Conrad counted twenty men, two of them with bullhorns and all of them carrying objects he recognized immediately: contact tazzers, capable of dropping any human being in his or her tracks with the merest brush of their business end. The tazzer was a humane weapon as such things went, but the people who’d actually been struck by one—Conrad included—tended to give them a wide berth. In the words of the poet Rodenbeck, “Being tazzed is like being stepped on by an electric elephant.”
The other surprise was that the half-dressed kids at the bottom of the stairs—nearly a hundred of them—were holding their ground rather than falling back or scattering.
“What’s happening?” Bechs asked, buzzing up beside Conrad for a look.
“It’s the Red Sun eviction team,” Conrad answered. Then, in a much louder voice: “Feck! Xmary!”
He stepped out onto the balcony, prepared to vault over its railing as Xmary had done, or at least call down advice to the children and warnings to the Red Sun security. But the surprises just kept on coming.

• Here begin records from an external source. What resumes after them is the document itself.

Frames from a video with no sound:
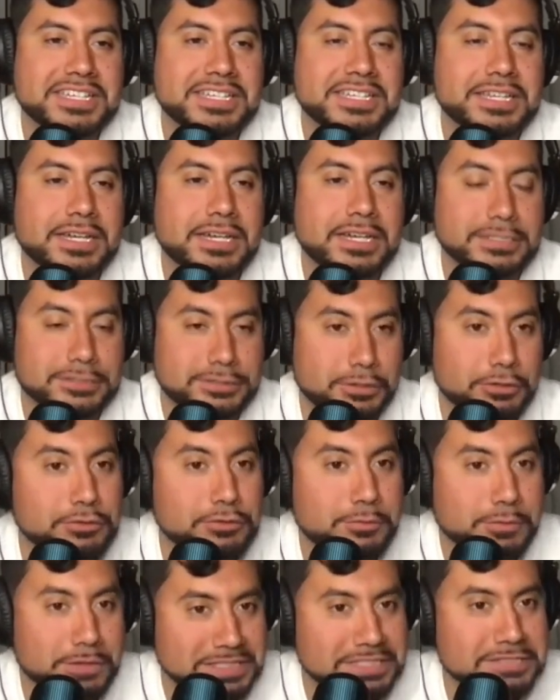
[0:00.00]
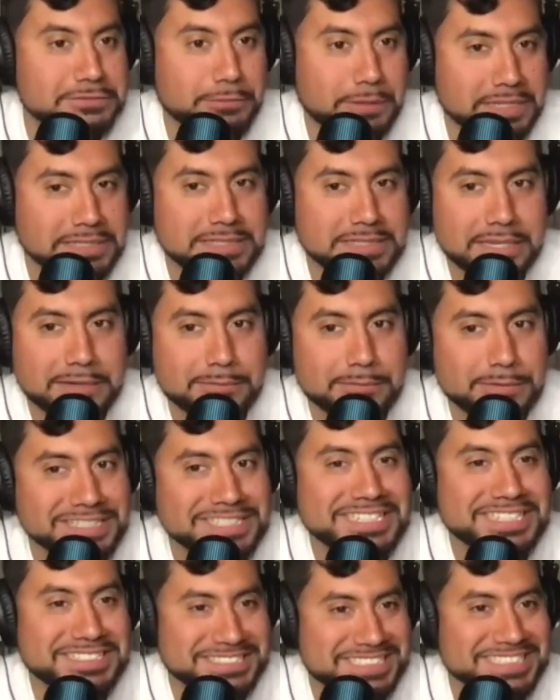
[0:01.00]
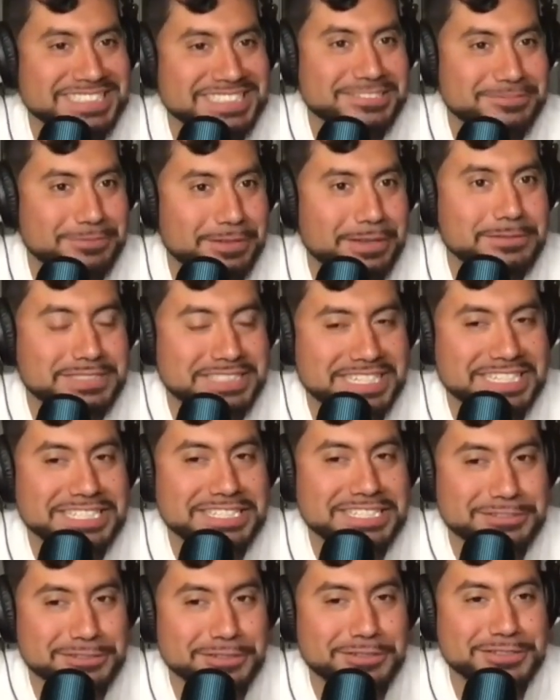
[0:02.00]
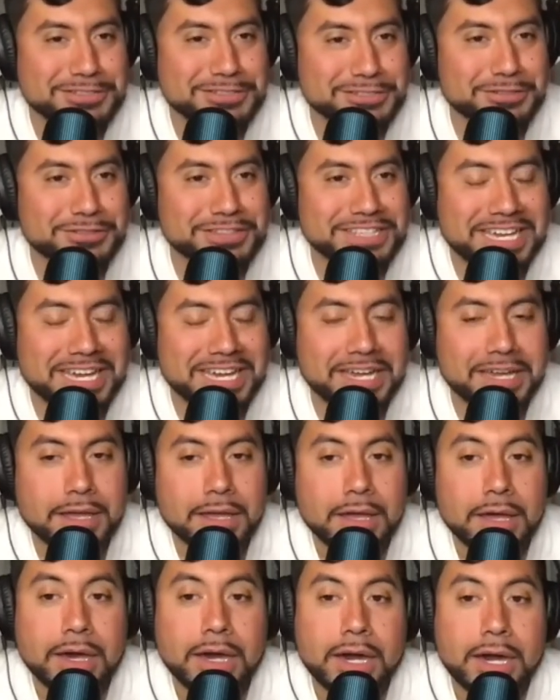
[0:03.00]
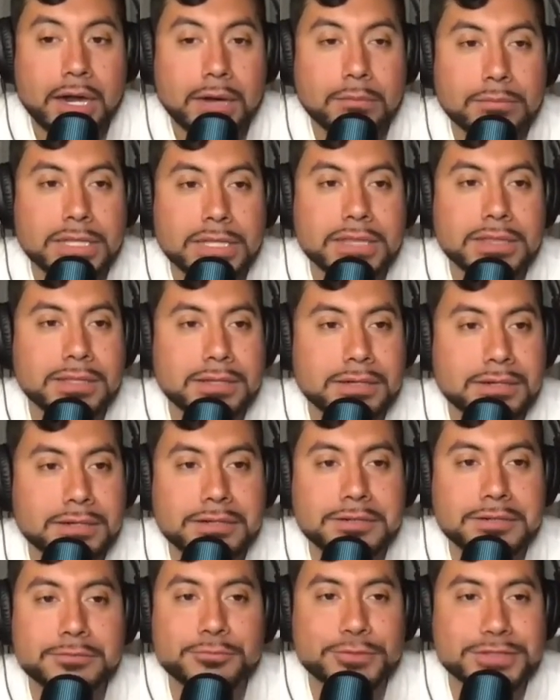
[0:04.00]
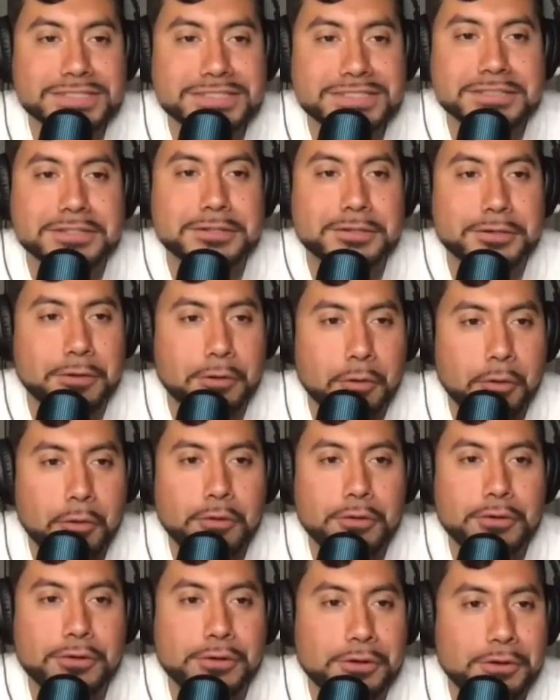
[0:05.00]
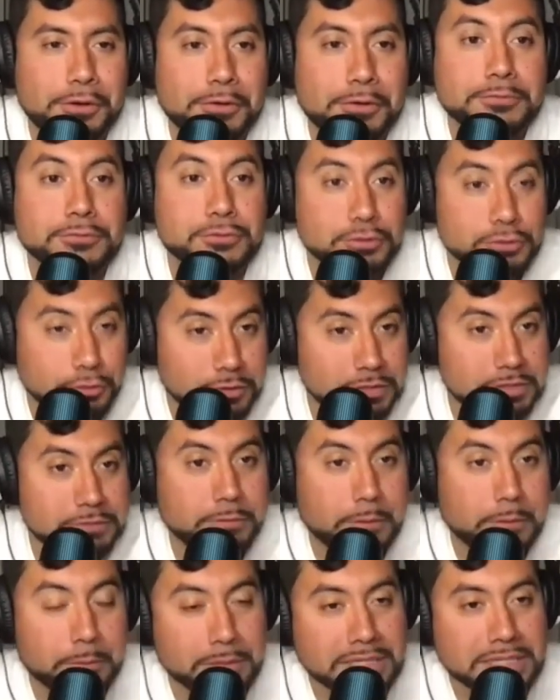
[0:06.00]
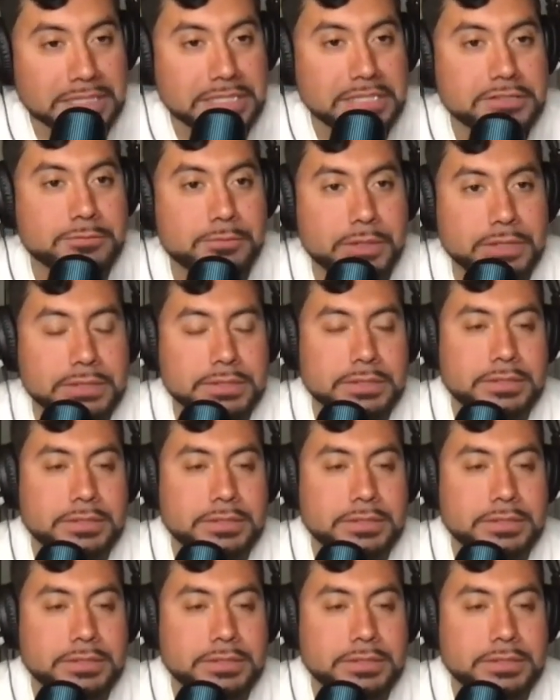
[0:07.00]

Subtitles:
I told you, brother, it's right there, brother. That's what I'm saying. You know the guy. I'm in love with the Coco. He's from Belize, brother.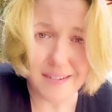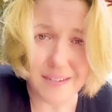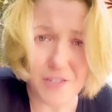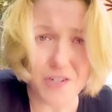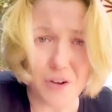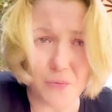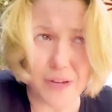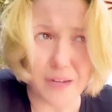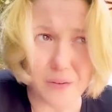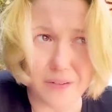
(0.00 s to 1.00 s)
You should go
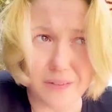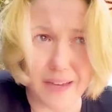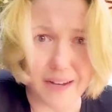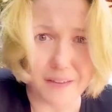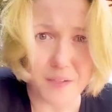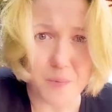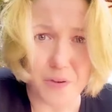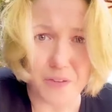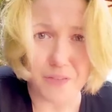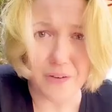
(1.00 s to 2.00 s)
read that ethics
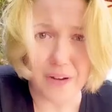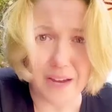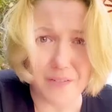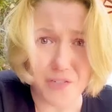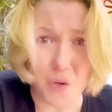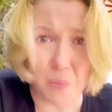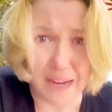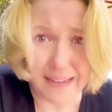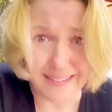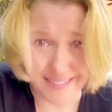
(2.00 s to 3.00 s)
book. If you don't have it, you should go buy
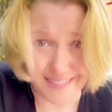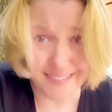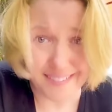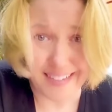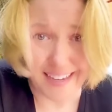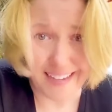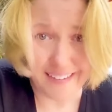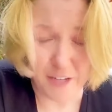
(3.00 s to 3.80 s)
it, okay?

“We are not taking names,” said one of the bullhorn carriers in an amplified but outwardly reasonable tone. “No one here will be punished. We simply request that you vacate these premises so they can be put to humanitarian use.”
But the kids—boys and girls alike—were forming up into battle lines as though they’d been training for it all their lives. Their wellgold necklaces and earrings flashed and flickered in the sunlight, not merely reflecting but in some way modulating the glare. Passing notes in class, oh my, in their own secret language. Did they feel it as taps upon their skin? As nerve inductions? As sights or sounds?